Hacker News new | ask | show | jobs
by tejohnso 2471 days ago
Sounds simple but it would be hard to get an accurate test. I mean, it's not a basic kitchen experiment, is it? And why is it that modifying such a small part of the atmosphere (0.04%) can cause such a huge problem?
6 comments

> And why is it that modifying such a small part of the atmosphere (0.04%) can cause such a huge problem?

There's a lot of energy going by, and greenhouse gasses grab a slice of it that is otherwise poorly grabbed.

Perhaps picture a small cabin, with a big hot stove, and a window open to bitter arctic night. Without the window, you soon bake. Without the stove, you soon freeze. You tweak the window's openness to change room temperature. Keeping or killing your house plants as you prefer. The window is a patchwork, some patches overlapping, some not. The part of the window along the ceiling matters a lot, as much heat is trying to escape there. Tweak a patch over an otherwise open hole there, and it matters.

Earth is doing a BBQ roll, hanging between white hot Sun, and black cryo space. The atmosphere fluffs out during the day, and contracts at night. Lunar day is 120-ish C. If aliens umbrellaed the Earth, then vacuum would come down to ground, the atmosphere become some meters of oxygen nitrogen snow. That's a large flow of energy going by. Atmospheric water absorbs, and emits back, a lot of heat - deserts get cold at night. Different molecules have different absorption spectra. CO2 absorbs well at some frequencies water doesn't. Including in thermal infrared, where ground is radiating heat to space.

As an aside, Stanford has a fun project for more efficient refrigeration. A material engineered to preferentially emit heat, thermal infrared, at frequencies less well absorbed by the atmosphere. The "holes". So just sitting on a roof, it's cooler than the roof, because it can better "see" space than the roof can.

It's a simple lab proof of carbon dioxide causing heating. We're not discussing a scale model of the sun and earth.
The same reason an extra pinch of salt can ruin a soup.
It is indeed a basic kitchen experiment.

https://youtu.be/Ge0jhYDcazY

https://youtu.be/kwtt51gvaJQ

> And why is it that modifying such a small part of the atmosphere (0.04%) can cause such a huge problem?

The modification is invisible to you, but not invisible to the photons which are supposed to leave the atmosphere and cool off the earth a bit. It it were visible to you, it would look like this:

https://www.youtube.com/watch?v=81FHVrXgzuA

Regarding the photons of thermal frequencies leaving the Earth atmosphere, or remaining there, the simplest you can imagine is a blanket: if it's cold outside the blanket keeps the heat not leaving the area under the blanket, keeping you warm.

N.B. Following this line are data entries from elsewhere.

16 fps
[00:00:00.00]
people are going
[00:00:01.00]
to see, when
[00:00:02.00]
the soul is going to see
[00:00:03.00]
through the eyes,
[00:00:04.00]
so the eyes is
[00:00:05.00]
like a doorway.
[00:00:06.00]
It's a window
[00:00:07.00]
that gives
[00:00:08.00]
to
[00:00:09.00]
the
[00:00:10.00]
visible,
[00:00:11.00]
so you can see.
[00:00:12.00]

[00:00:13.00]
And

Here, the CO2 is actually a "one-way" blanket, it doesn't block the incoming radiation:

The heat coming from Sun has other frequencies as it comes than the photons blocked that would cool off the Earth.

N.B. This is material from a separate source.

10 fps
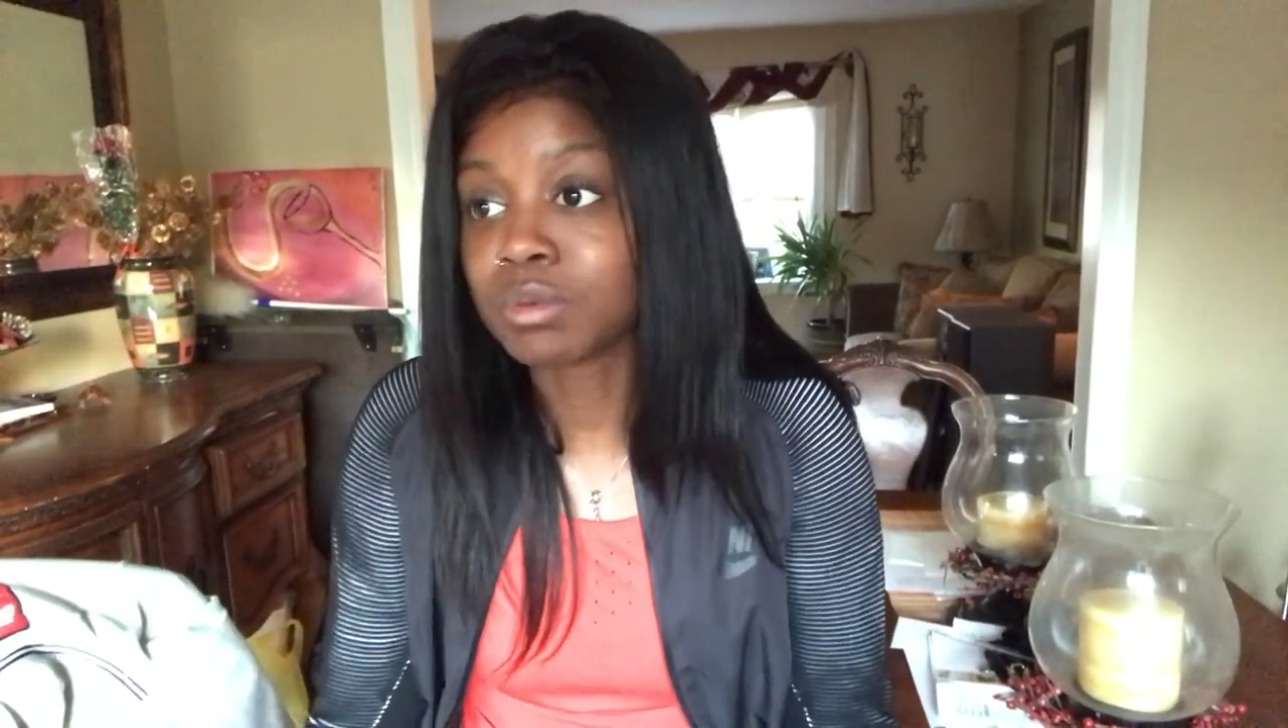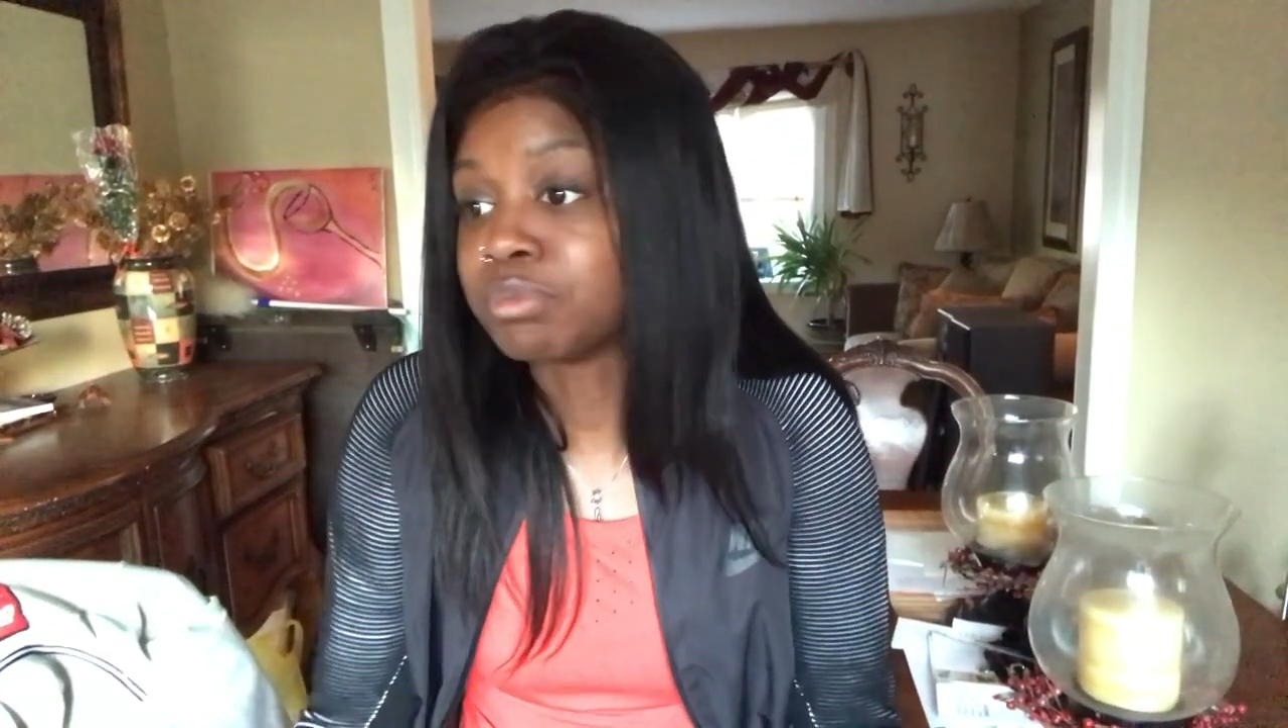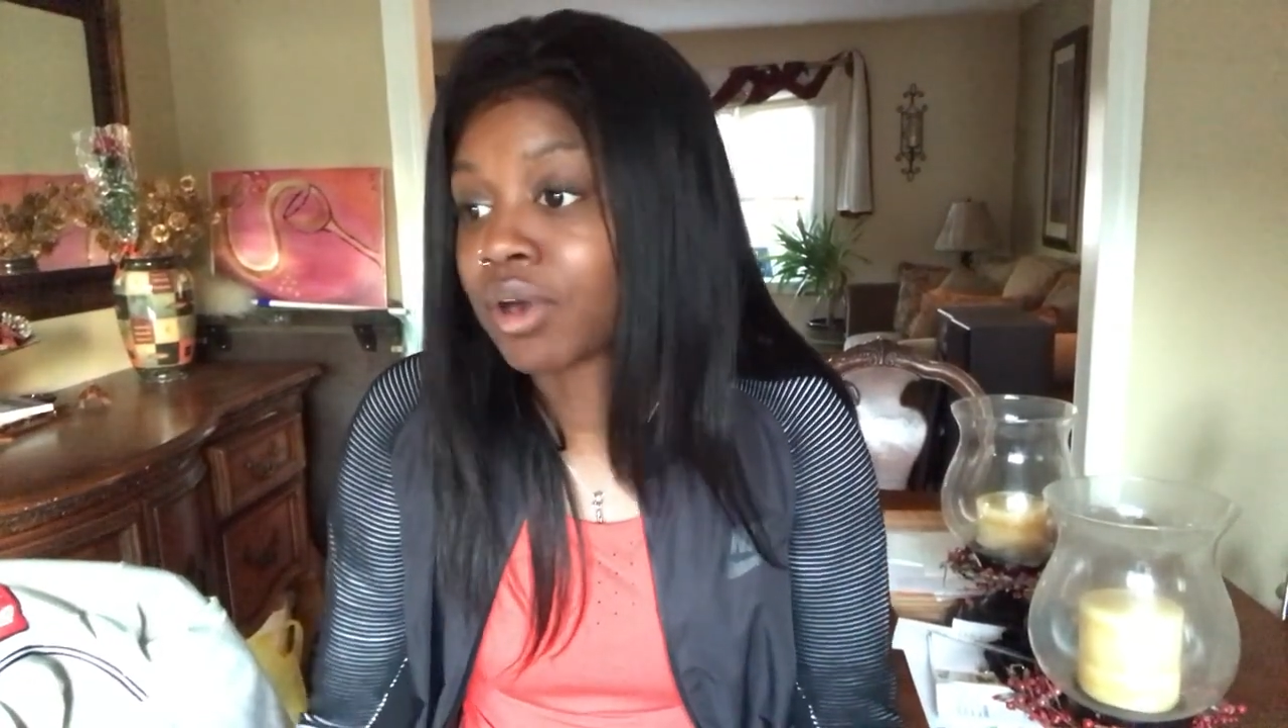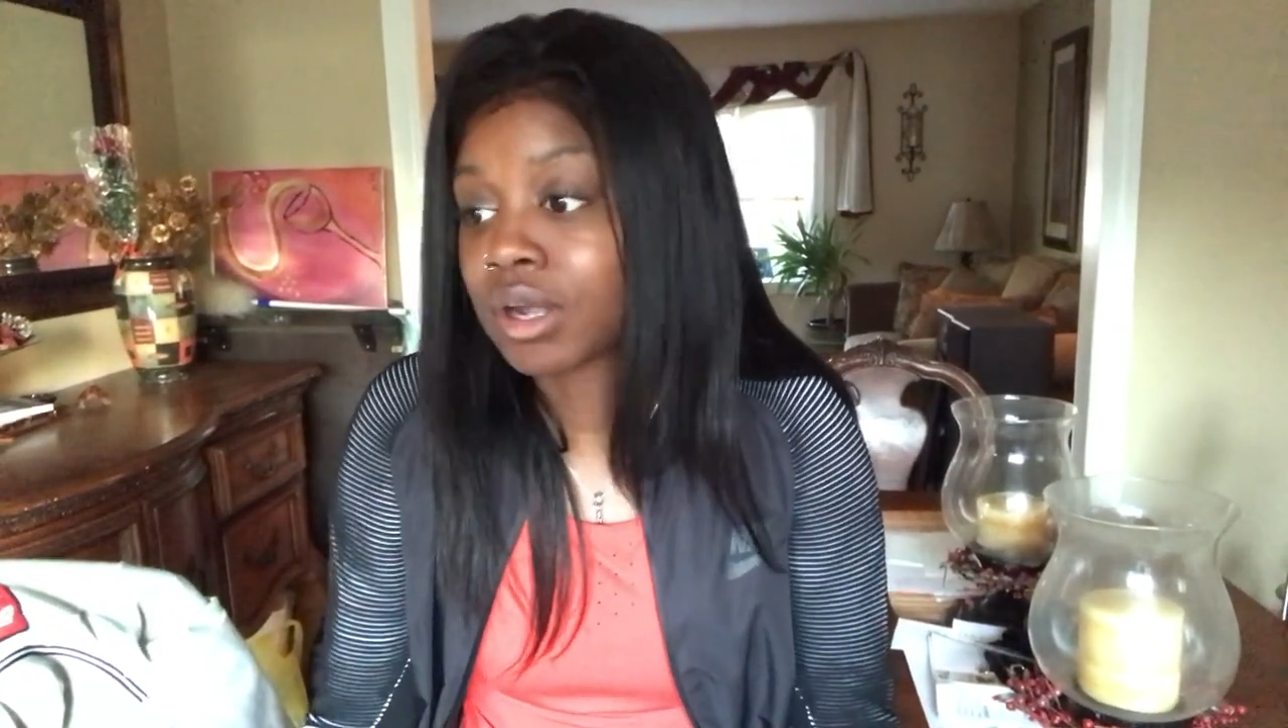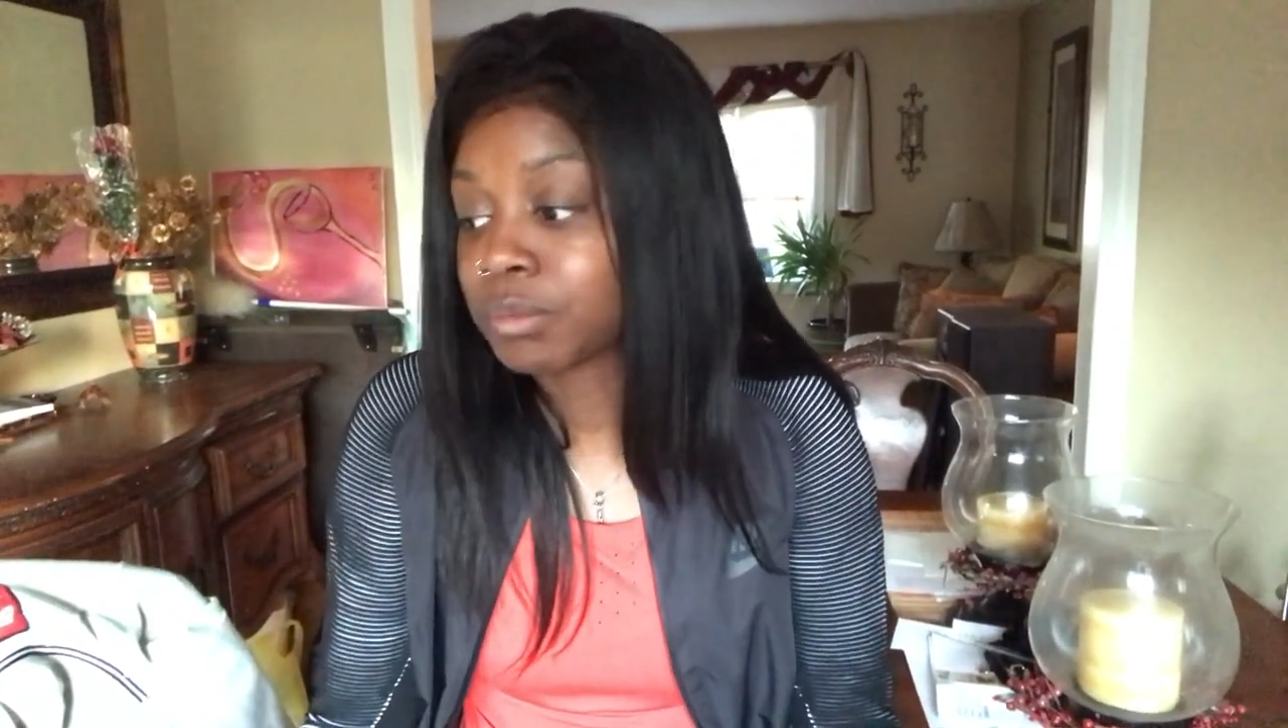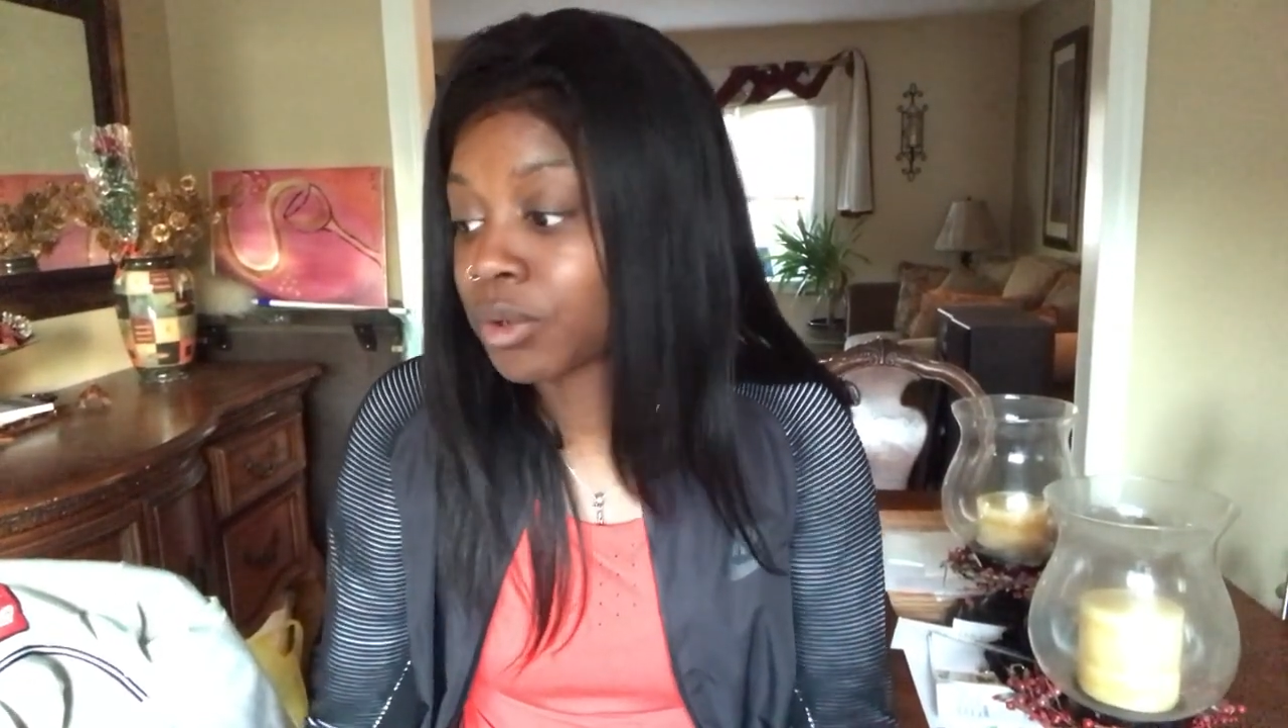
we brought him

The key is: CO2 is an ink-black "blanket" for exactly a part of the radiation that cools off the Earth. It's not too big, but big enough to make in sum that 0.8 C degree change since 1880. Or to produce even more warming in the coming years as we burn always more and we haven't managed to change that.

A little more precise:

"Energy arrives from the sun in the form of visible light and ultraviolet radiation. The Earth then emits some of this energy as infrared radiation. Greenhouse gases in the atmosphere 'capture' some of this heat, then re-emit it in all directions - including back to the Earth's surface."

(There's of course infrared radiation coming from the Sun, but the one making problem is the radiation from the Earth)

Scientific details, like absorption spectra and the measurements, are here: https://skepticalscience.com/print.php?r=35

A little simpler explanation by American Chemical Society:

https://www.acs.org/content/acs/en/climatescience/climatesci...

Or even, for kids, "meet Mr. Sunbeam" part from Futurama:

https://www.youtube.com/watch?v=0SYpUSjSgFg

It doesn't. The atmosphere is not a closed system as upper limit varies. The global temperature strongly correlates to the sun's activity and our distance from it, and nearly not at all to anything else, other than cataclysmic events such as huge volcanoes, asteroid strikes, etc.
Not true. Very short term effects correlate to solar exposure, where CO2 effects have a built-in long-term filtering that stretches out the response time, averaging out shorter fluctuations.

Temperature is increasing not because of increased insolation, but because of increased retention.